TASK ITEM :: Your copy begins at the line with "[95.20-96.20s]" and runs through the end of the data below. Set down only those lines exactly, without pictures.

Records excerpted from a collection ::
§ §

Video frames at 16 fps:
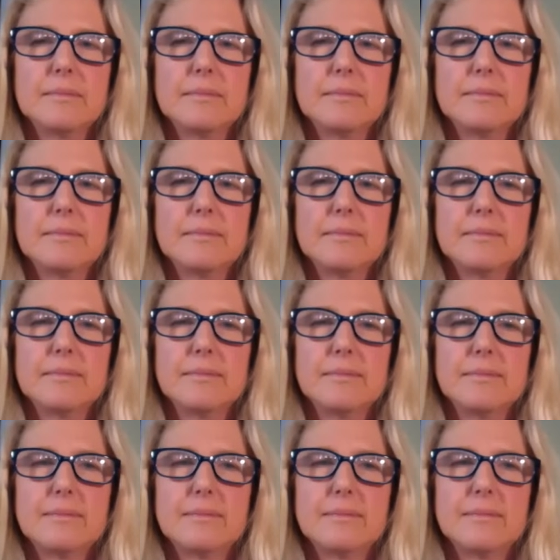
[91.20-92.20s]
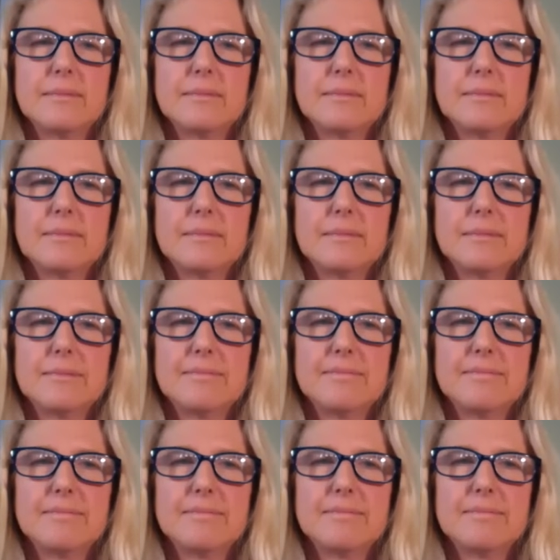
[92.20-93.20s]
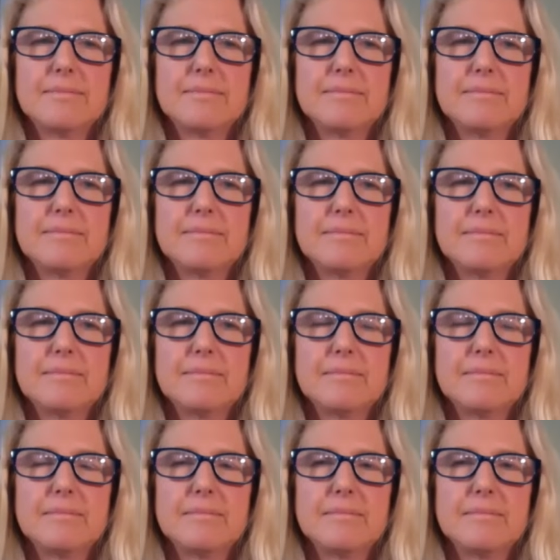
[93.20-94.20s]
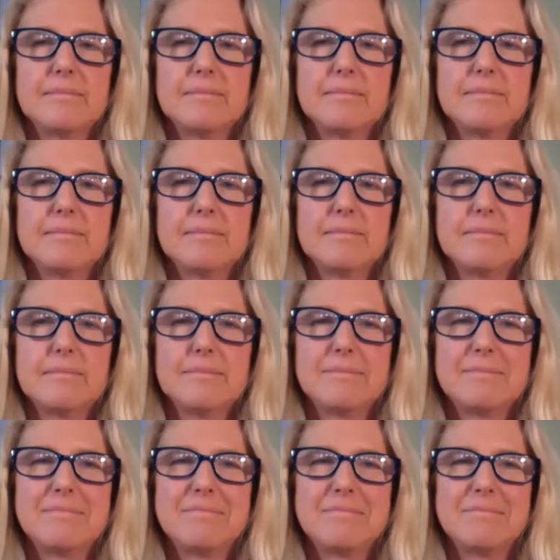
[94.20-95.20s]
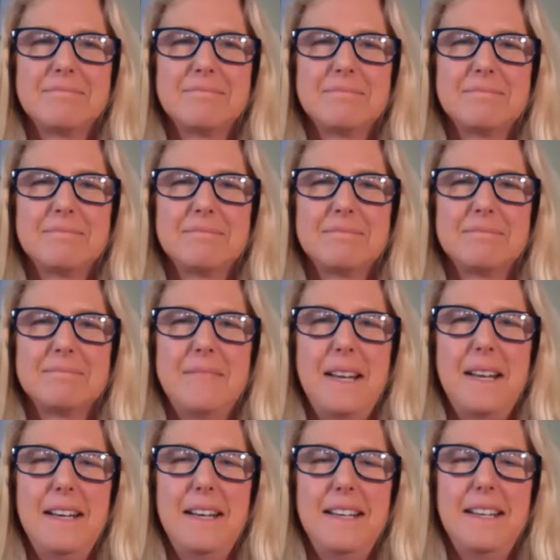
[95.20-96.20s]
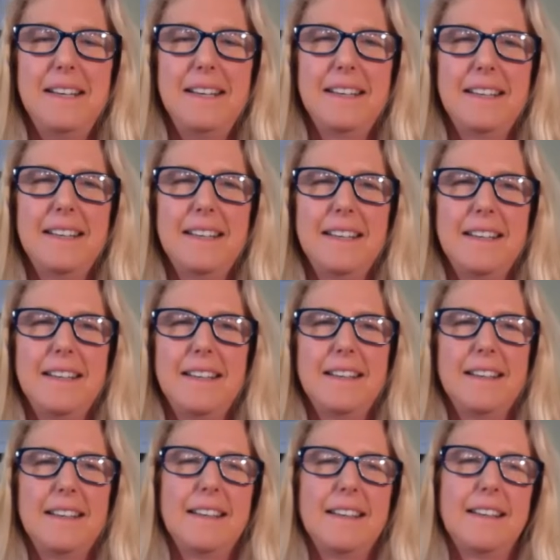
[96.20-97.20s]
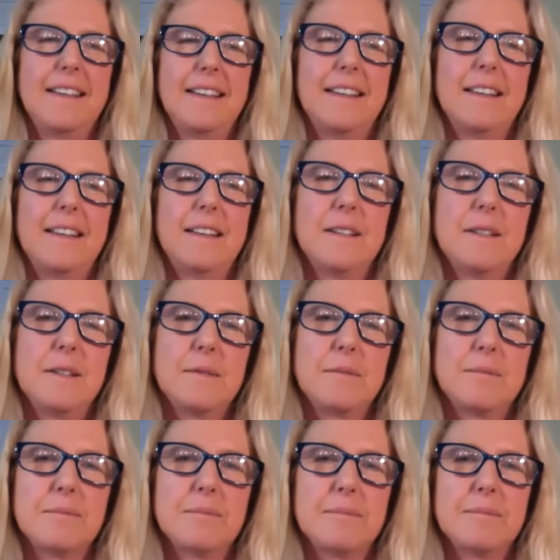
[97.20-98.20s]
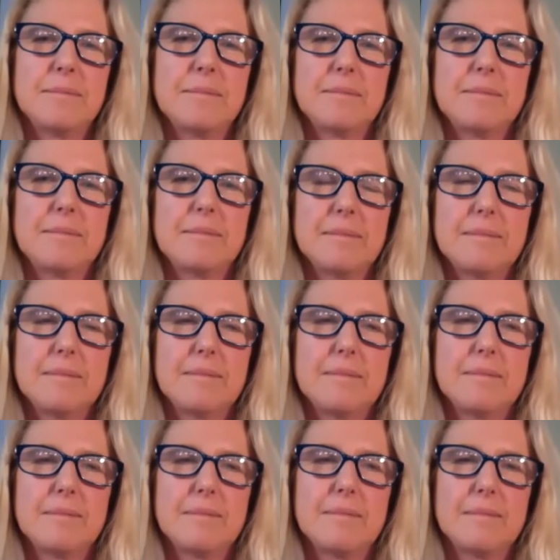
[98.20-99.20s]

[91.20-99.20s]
No words are spoken by the person on screen.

§ §

WORKED SOLUTION ::
[95.20-96.20s]
[96.20-97.20s]
[97.20-98.20s]
[98.20-99.20s]

[91.20-99.20s]
No words are spoken by the person on screen.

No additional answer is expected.